A custo pôde convencer o fogoso discípulo de que não convinha que ele próprio escrevesse nos livros gerais, onde era contra as praxes aparecer letra de mais do que um indivíduo. Bastava, dizia o velho, e já não era pequeno serviço, que Carlos o auxiliasse no expediente e deixasse tudo preparado para que, ao terminar o seu impedimento, ele, Manuel Quintino, só tivesse a transcrever no Diário e no Razão as transacções operadas durante essa época.
No fim de três ou quatro serões, Manuel Quintino já não tinha que ensinar mais ao discípulo.
Ele sabia tudo!
Terminaram pois as lições, mas não terminaram com elas as visitas de Carlos, como seria natural que acontecesse. Mudaram apenas de carácter aqueles serões.
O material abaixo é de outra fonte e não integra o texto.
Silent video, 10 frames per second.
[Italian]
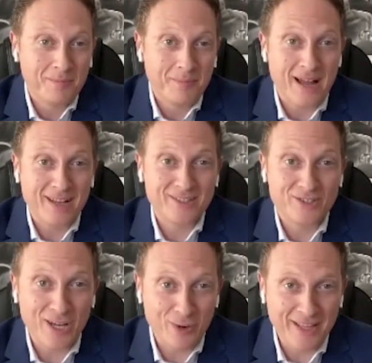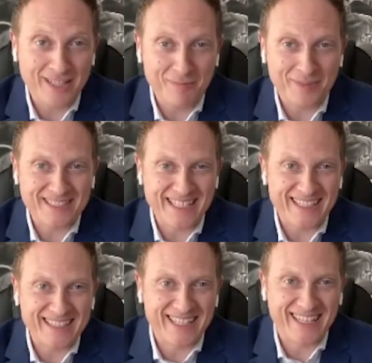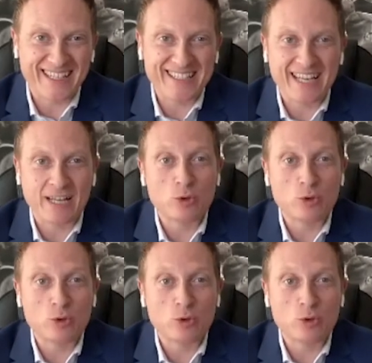Ma già lo è nel presente in realtà,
Carlos era agora o que se encarregava da leitura das folhas, com grande mágoa de José Fortunato, que não podia encontrar na diversão metade do prazer que dela recebia, quando a leitura era feita por Cecília.
De mais a mais, Carlos divertia-se muitas vezes à custa do velho. Sabendo de Manuel Quintino que ele era possuidor de vários papéis de crédito, raro era o dia em que, no decurso da leitura, não improvisava notícias e insinuações que faziam entrever uma iminente baixa de fundos e porventura uma bancarrota.
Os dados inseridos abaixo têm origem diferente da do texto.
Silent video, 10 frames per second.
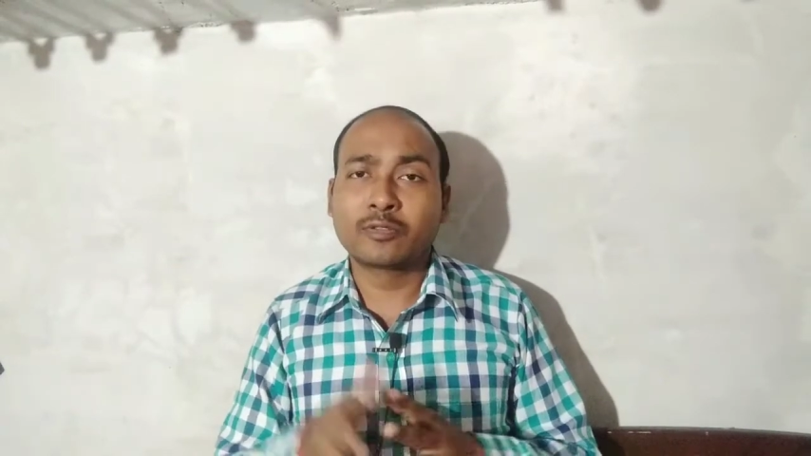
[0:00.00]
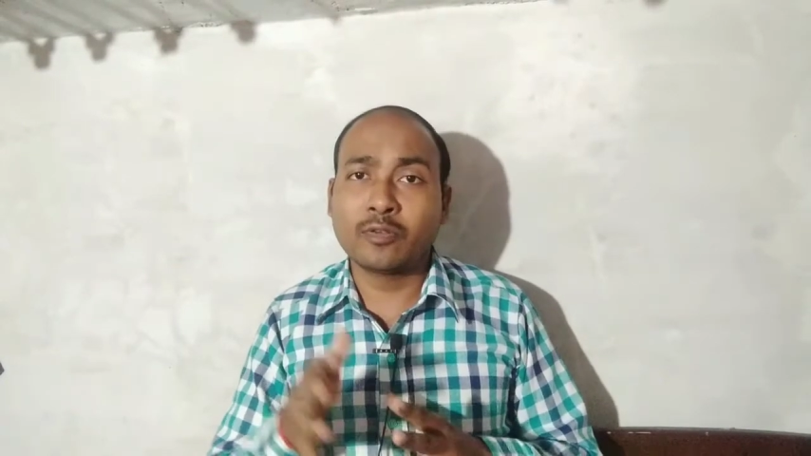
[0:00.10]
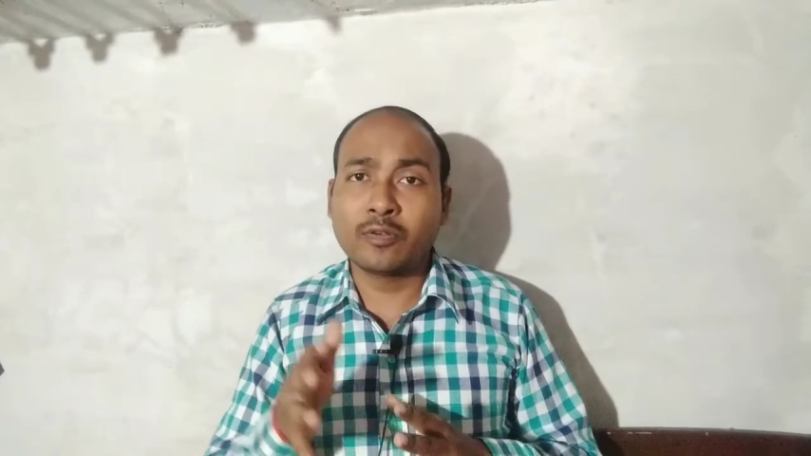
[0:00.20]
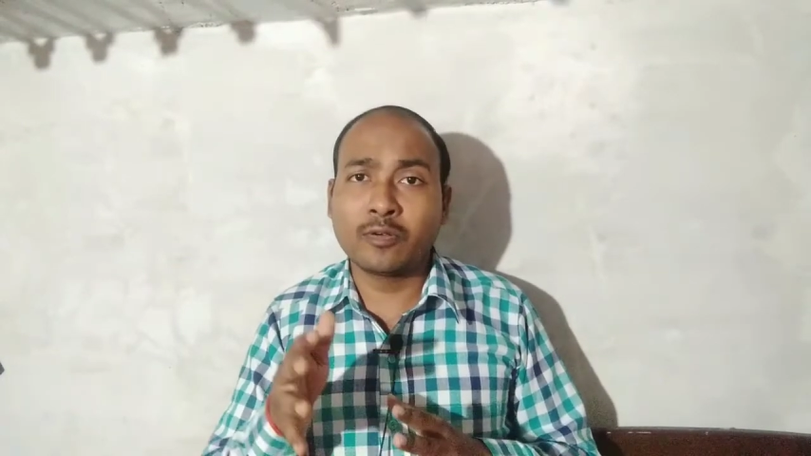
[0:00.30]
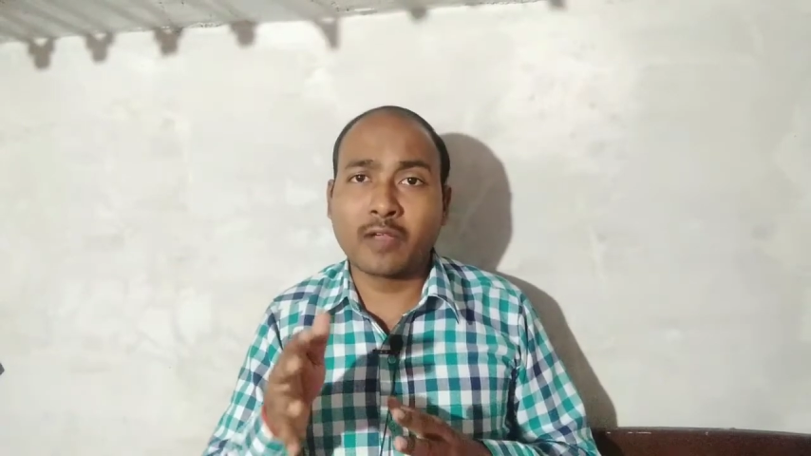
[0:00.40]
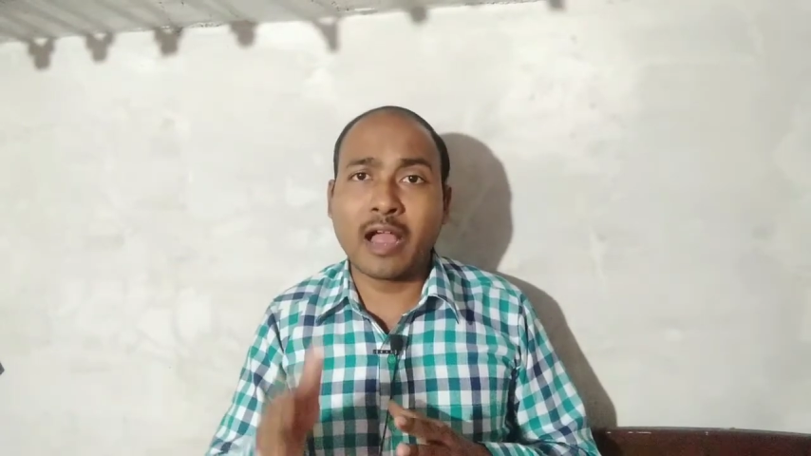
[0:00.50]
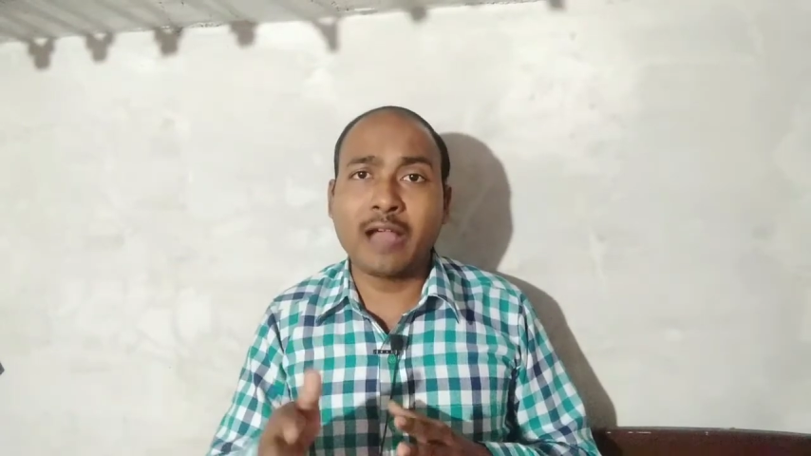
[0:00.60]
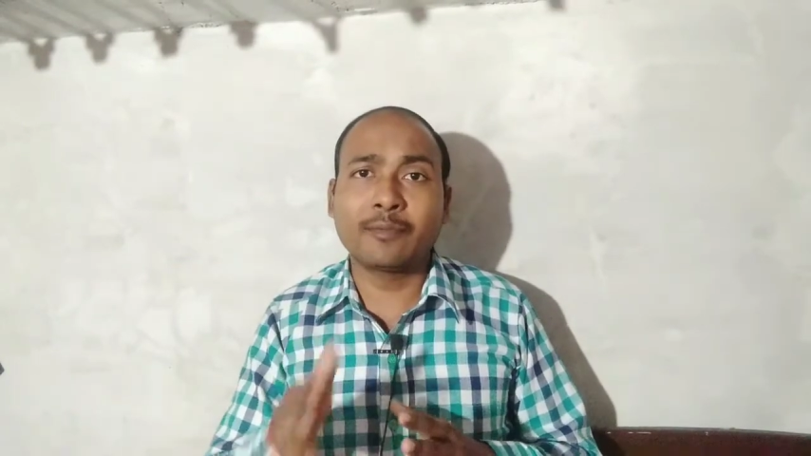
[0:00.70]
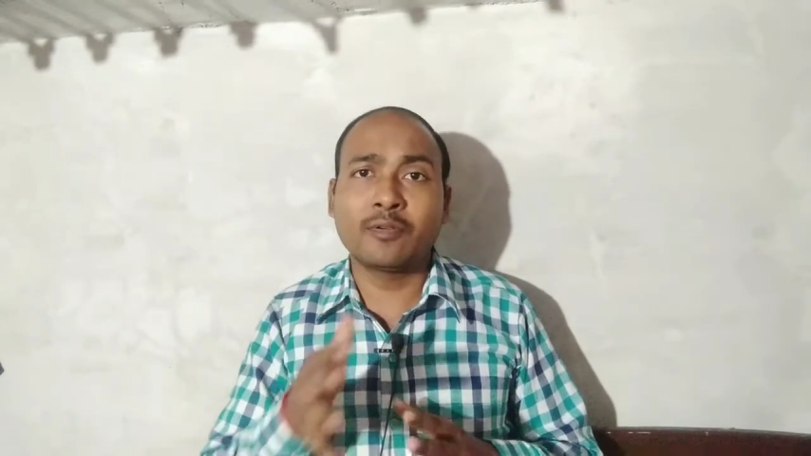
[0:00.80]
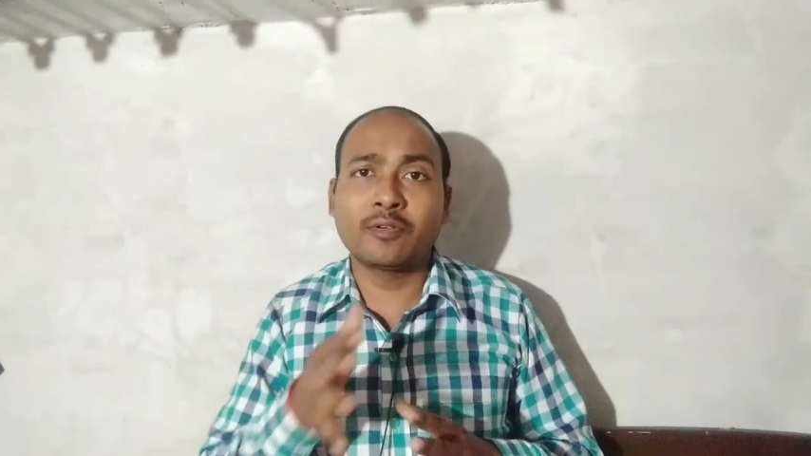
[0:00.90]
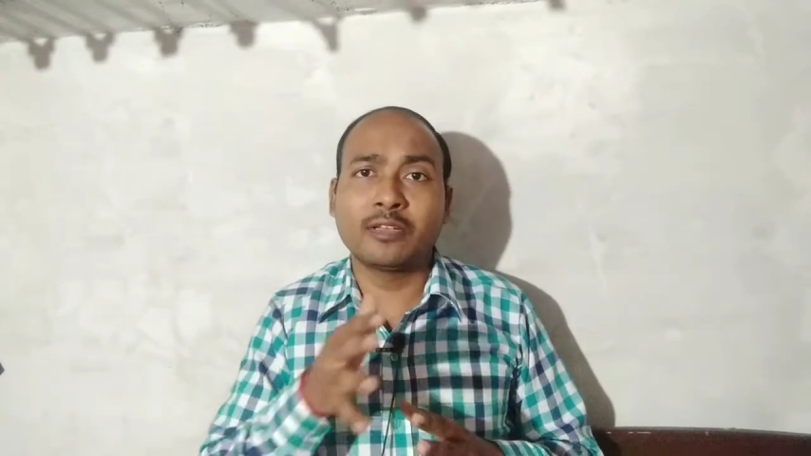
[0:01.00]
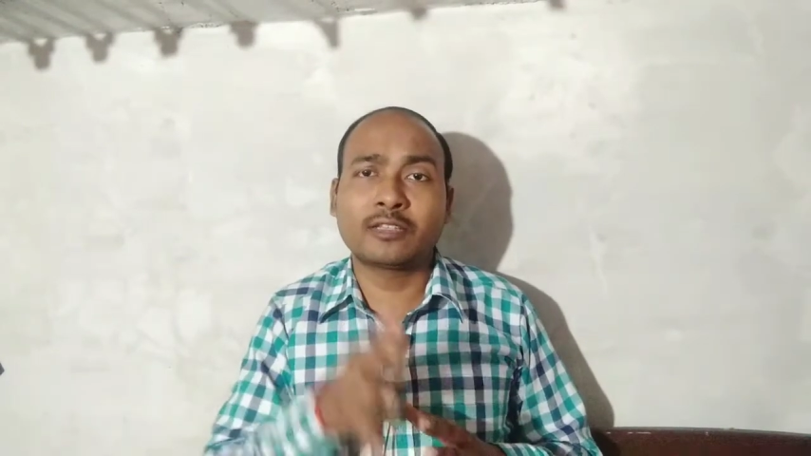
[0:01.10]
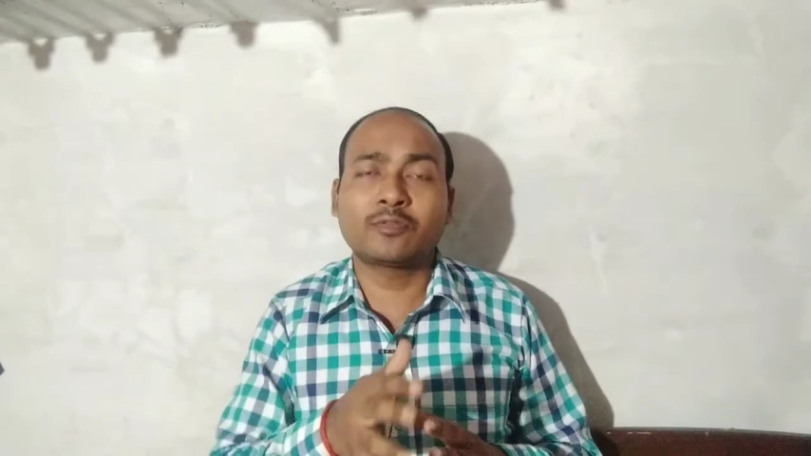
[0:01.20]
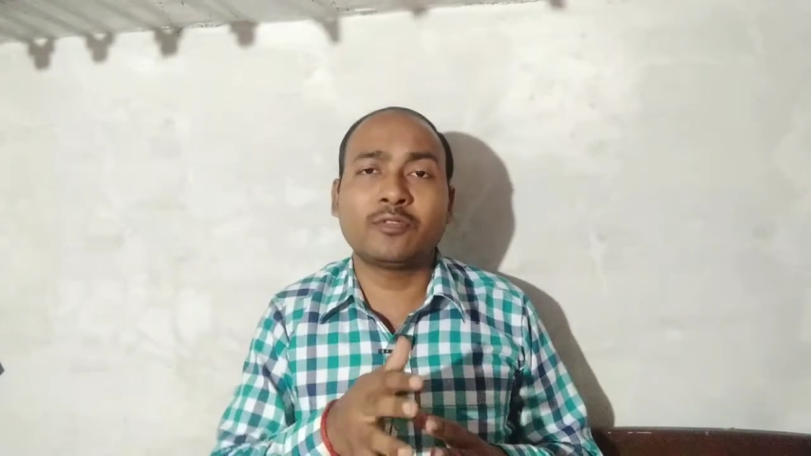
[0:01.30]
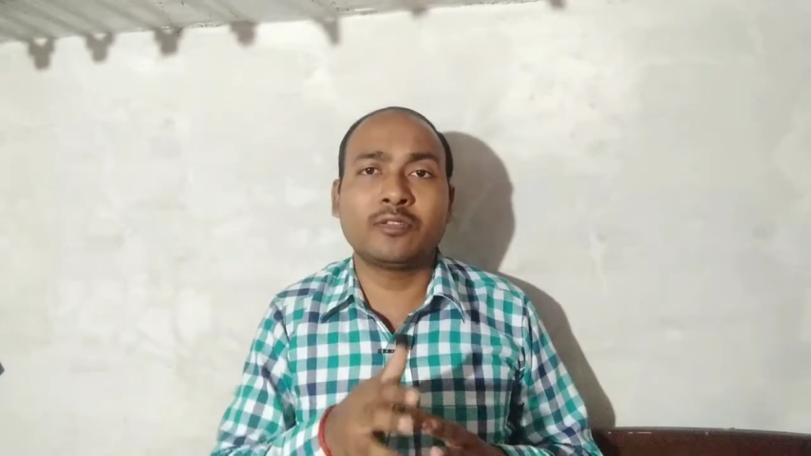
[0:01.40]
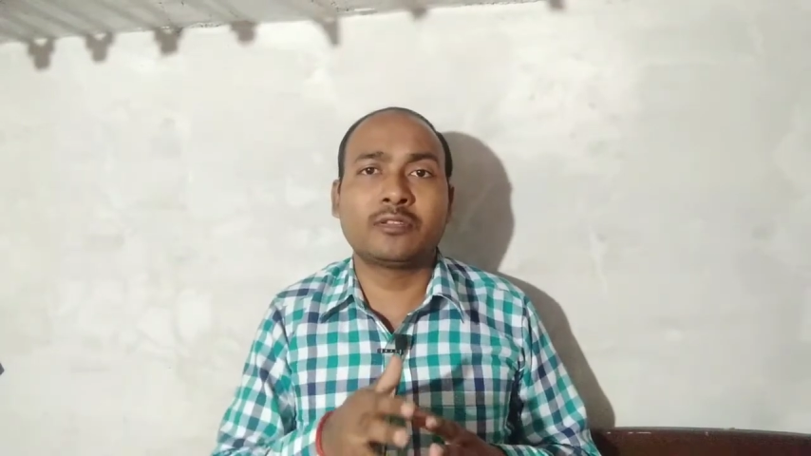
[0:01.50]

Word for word: तो आप लोग इसको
José Fortunato declamava então contra os governos presentes, passados e futuros, com toda a acrimónia que lhe era possível.
Quando os dois velhos travavam às vezes alguma discussão acalorada, Carlos aproveitava a ocasião de entrar com Cecília em um diálogo, cuja índole era cada vez mais perigosa para o coração de ambos.